No, there is no need for someone to go 80mph in a city and hit and kill someone else. Just as there is no need for 300kW engines and the like. That's not a tradeoff with anything; we can very simply do without.
> there is no need for someone to go 80mph in a city and hit and kill someone else.
Hyperbole is not awesome. I don't think anyone was advocating to go 80MPH in a city and to hit and kill someone else.
I don't believe there's some bright line where going 25.001MPH is completely unsafe and reckless and 24.999MPH is completely OK. In the end, the limit is an arbitrary value providing a tradeoff between economics and safety, and people obey that particular exact value to avoid getting fined.
> limit cars to the speed limit automatically then
the contract between society and an individual can be intermediated with required technology, administered by courts and local enforcement? you want that?
What do you mean? I have a contract to pay Spotify some dollars and receive music in return, yet they sure as fuck use "required technology" to check I actually paid them. It seems infinitely more important to do that on public roads where public law mandates a speed limit, yet speeding kills thousands - and often those who 1) were not in a car and 2) certainly weren't speeding.
On the topic of driving legislature and enforcement in general, I hate the sentiment of speed limits. It's a mishmash of trying to reduce fatalities by making person-and-vehicle collisions happen at a slower speed that is for some reason applied to the motorway.
For anyone that has gone 155mph on the Autobahns unlimited section, it becomes blatantly obvious that modern high end cars are meant to do that sort of speed, and there's nothing that scary about it when you have 6 lanes and keep a few hundred meters of braking distance.
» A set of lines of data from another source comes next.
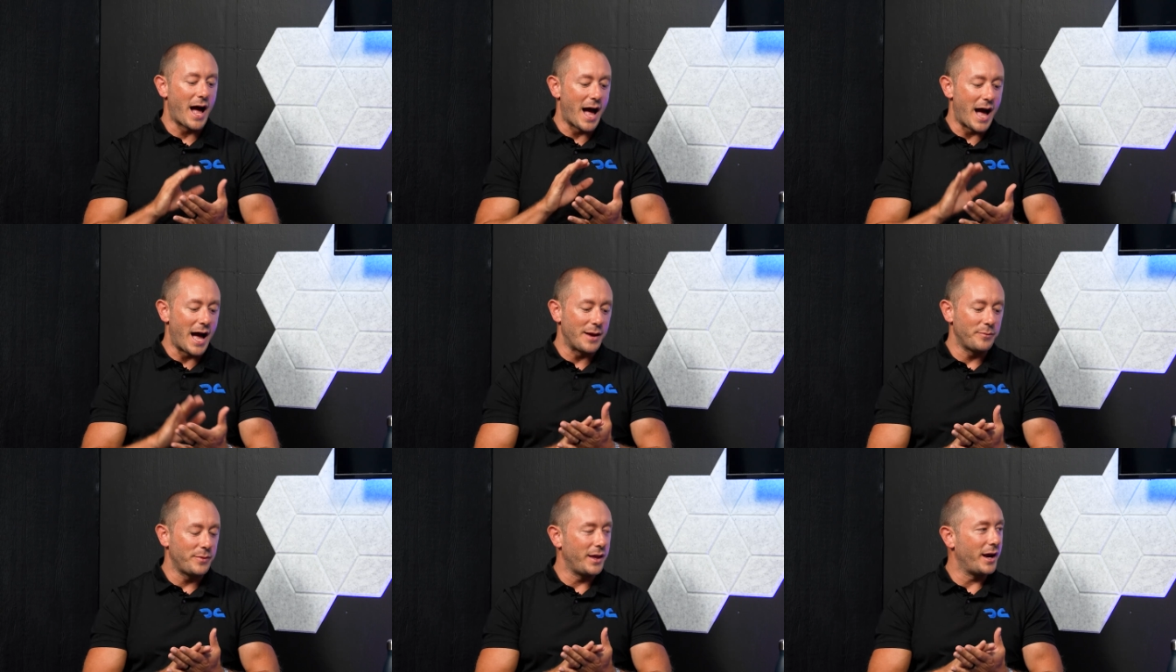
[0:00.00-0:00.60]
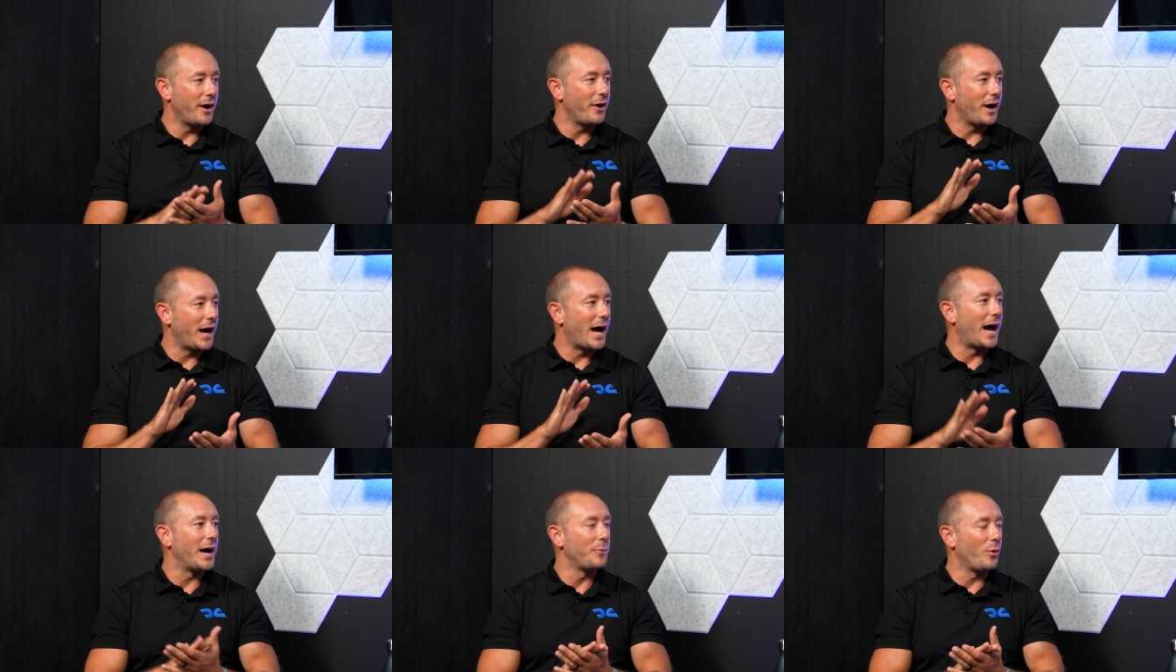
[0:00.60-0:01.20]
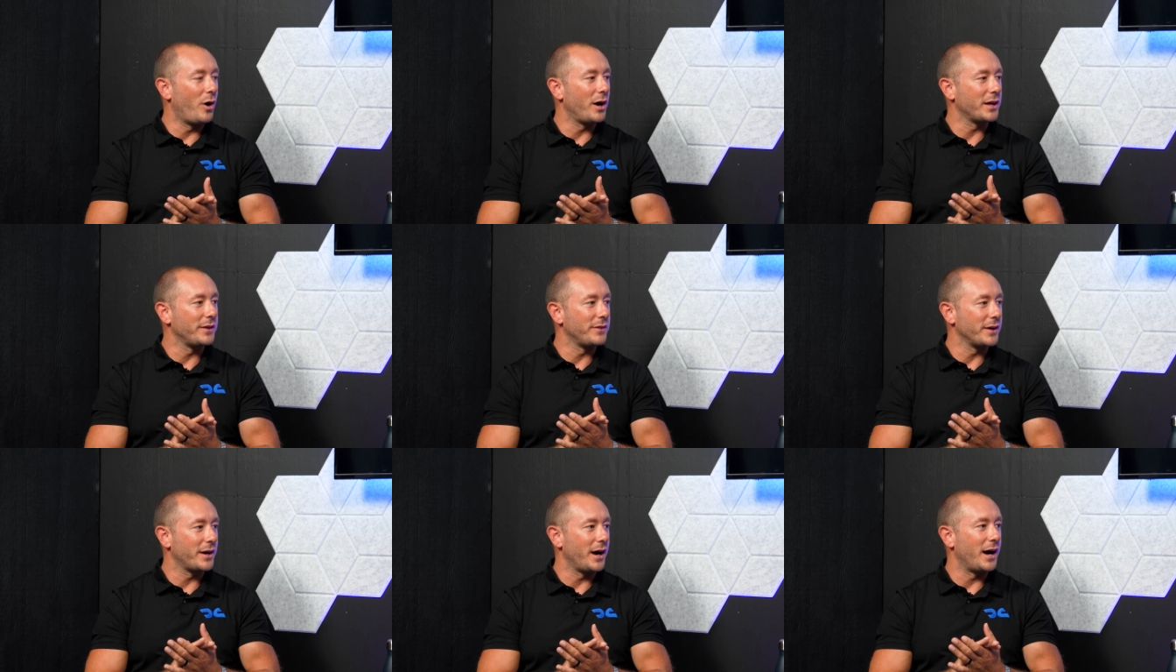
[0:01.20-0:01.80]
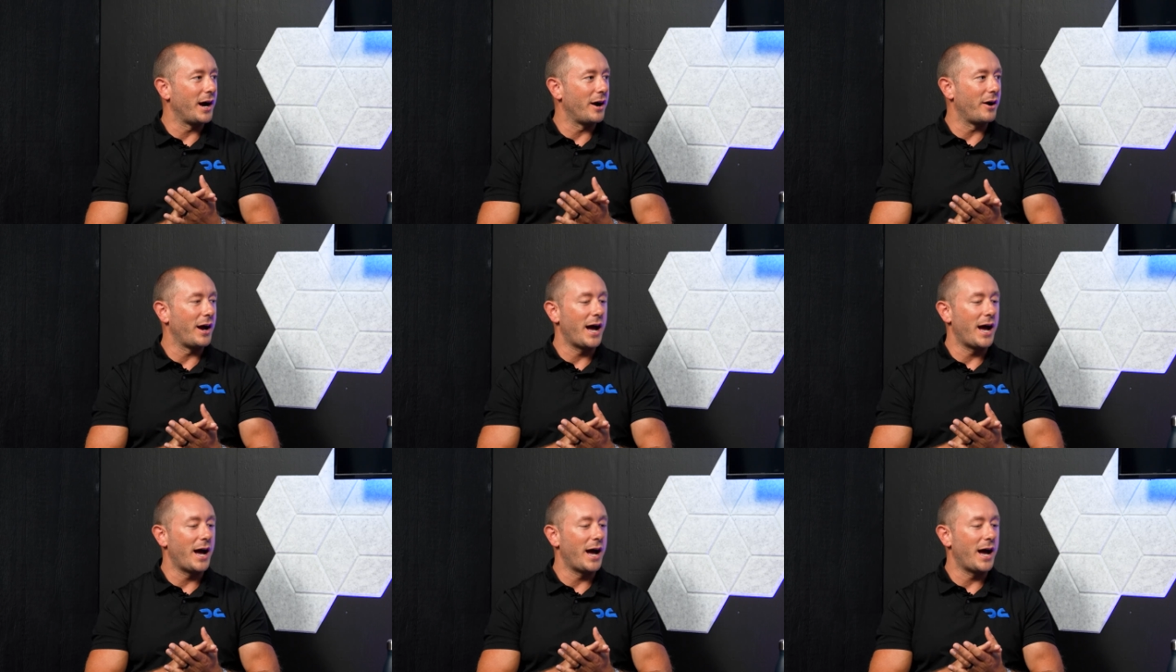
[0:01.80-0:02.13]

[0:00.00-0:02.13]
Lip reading: I'm there, I'm walking the car.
The fact that 90mph would get your license taken away in the U.K. makes me sick considering that almost all little crapbox cars sold in Europe happily break that limit (even if they're screaming in 5th gear).
Rhetoric. No significant link between deaths and the unlimited speed on the Autobahns exists (and such data would be subject to scrutiny immediately, given that deaths on the motorway go up with socioeconomic factors, the amount of sun in a given year etc).
You are, however, wasting your life behind a wheel for longer than you need to be. Really senseless, and it puts you on the level of those who deny the efficacy of vaccines for the sake of satisfying their fear.